The ephemeral 212Po represents, however, a challenge in the decay chain of 228Th. With a half-life of only approximately 300 nanoseconds, a great number of decay processes of this isotope occur within the dead time of the detector, which was released as a result of the detection of the preceding 212Bi decay. It has, however, been possible to take this effect into account as well as the equilibrium factors.

In addition, the first measurements worldwide have been carried out in a liquid scintillation system with three photomultiplier tubes. When measurements are performed in such a system, tracer measurements with 3H need not be performed. Instead, the respective free parameter and, thus, the detection probability searched for, are determined by the ratio of the calculated probabilities of triple- to double-coincidences [1]. This ratio - referred to as TDCR - must agree with the experimentally determined ratio of the respective net counting rates.

The results of the two methods agree very well. In addition, PTB has - as the first national metrology institute - sent a flame-sealed glass ampoule with a 228Th solution of known activity to the Bureau International des Poids et Mesures (BIPM) in Paris, to participate in a comparison within the scope of the International Reference System (SIR). Up to now it has, however, not been possible to compare the value - which has been determined with a relative standard measurement uncertainty of only 0.31% - with other values, as the results of other metrology institutes are not yet available. This emphasises PTB’s pioneer work.

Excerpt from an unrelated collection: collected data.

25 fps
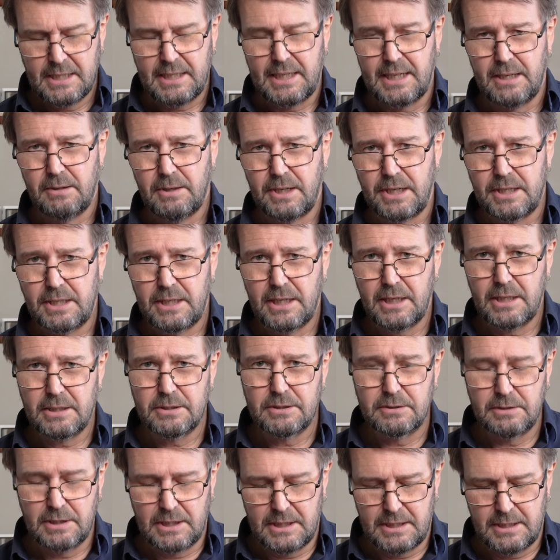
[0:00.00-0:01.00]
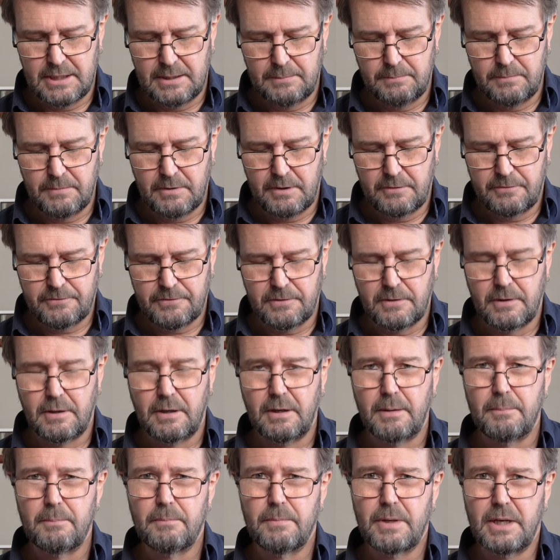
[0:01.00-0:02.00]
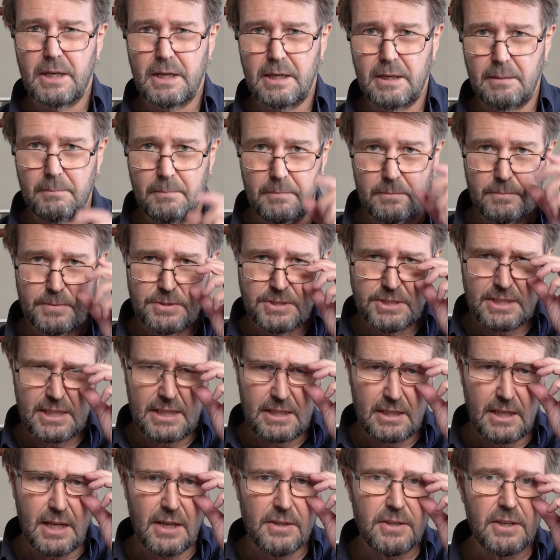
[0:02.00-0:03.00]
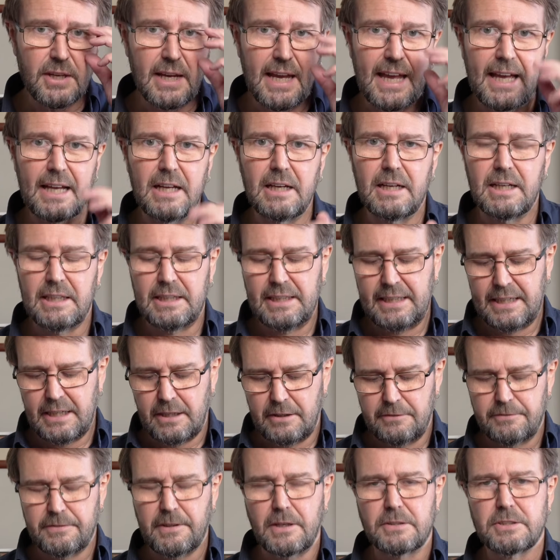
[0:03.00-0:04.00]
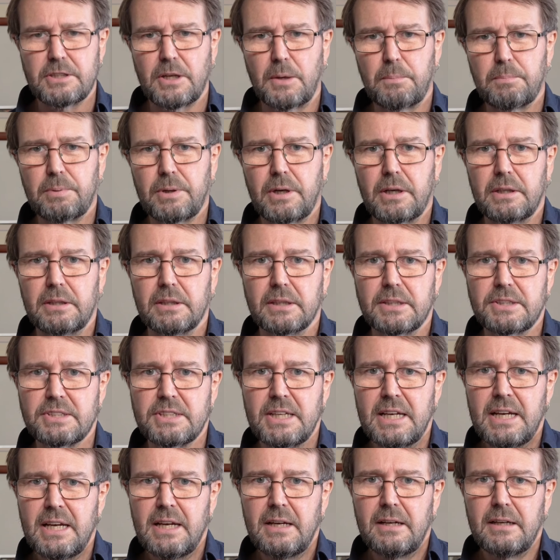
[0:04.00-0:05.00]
Now, I know from seeing other Leofoto products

The new procedure, which will soon be presented to the public on the occasion of a conference in Paris [2], allows activities to be determined with very small uncertainties. Furthermore, a simple determination of the activity concentration of 228Th solutions is now possible. Although the activity can also be determined by measurements with an alpha spectrometer with a known solid angle of the source detector system, the uncertainties achieved so far are clearly larger. This can, among other things, be attributed to the source properties, provided that they have been prepared quantitatively - i.e. by the dropping on of a weighed solution quantity. Measurements with ionisation chambers do not represent any competition, as in these measurements - in contrast to liquid scintillation counting - a large dependence on the solution composition (as, for example, the acid concentration and the ampoule type used in which the solution is contained) has been found.

The new method can also easily be adapted to activity determinations of 224Ra which is used for treatments of the Morbus Bechterew disease (also: spondylitis ankylosans).

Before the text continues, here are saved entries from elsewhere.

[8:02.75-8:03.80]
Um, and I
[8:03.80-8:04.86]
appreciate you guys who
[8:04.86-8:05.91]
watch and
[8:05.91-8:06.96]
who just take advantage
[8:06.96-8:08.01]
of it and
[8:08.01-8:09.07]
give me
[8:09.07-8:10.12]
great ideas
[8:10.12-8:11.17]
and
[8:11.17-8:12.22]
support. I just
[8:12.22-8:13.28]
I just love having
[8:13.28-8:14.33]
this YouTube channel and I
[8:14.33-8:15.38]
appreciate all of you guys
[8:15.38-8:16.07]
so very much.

In a recently published work, Cardone and colleagues report on a decrease in the activity of 228Th solutions, when these are exposed to cavitation caused by ultrasound [3]. According to the authors’ opinion, the decrease is larger by a factor of 104 than the decrease due to the natural radioactive decay. The experimental findings are, however, very controversial, and the results have so far not been confirmed by other groups of researchers.

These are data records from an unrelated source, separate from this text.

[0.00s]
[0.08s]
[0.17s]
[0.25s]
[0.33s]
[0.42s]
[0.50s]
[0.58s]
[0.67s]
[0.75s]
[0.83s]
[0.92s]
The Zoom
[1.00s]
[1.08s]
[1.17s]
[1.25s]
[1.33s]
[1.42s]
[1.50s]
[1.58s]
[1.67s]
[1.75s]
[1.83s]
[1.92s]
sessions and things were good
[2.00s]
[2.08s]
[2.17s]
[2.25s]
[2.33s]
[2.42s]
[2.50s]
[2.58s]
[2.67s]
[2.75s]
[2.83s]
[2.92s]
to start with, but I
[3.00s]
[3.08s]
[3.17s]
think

At PTB, some of the liquid scintillation sources with 228Th were exposed for approx. 130 minutes to an ultrasound bath with 320 watt and a frequency of 35 kHz. The activities of the samples were determined before and after the ultrasound bath, and the corresponding relative deviation of the results amounted on average to only 0.04% and is not significant. This is why this experiment does not indicate that the activity of the 228Th is influenced by ultrasound.


  1. Broda, R., Cassette, Ph., Kossert, K.:
    Radionuclide Metrology using Liquid Scintillation Counting.
    Metrologia 44 (2007) S36-S52.
  2. Kossert, K., Nähle, O. J.:
    Activity determination of 228Th by means of liquid scintillation counting.
    Advances in Liquid Scintillation Spectrometry (LSC 2010), 6.-10. September 2010, Conference Proceedings in Radiocarbon, in Vorbereitung.
  3. Cardone, F., Mignani, R., Petrucci, A.:
    Piezonuclear decay of thorium.
    Physics Letters A 373 (2009) 1956-1958.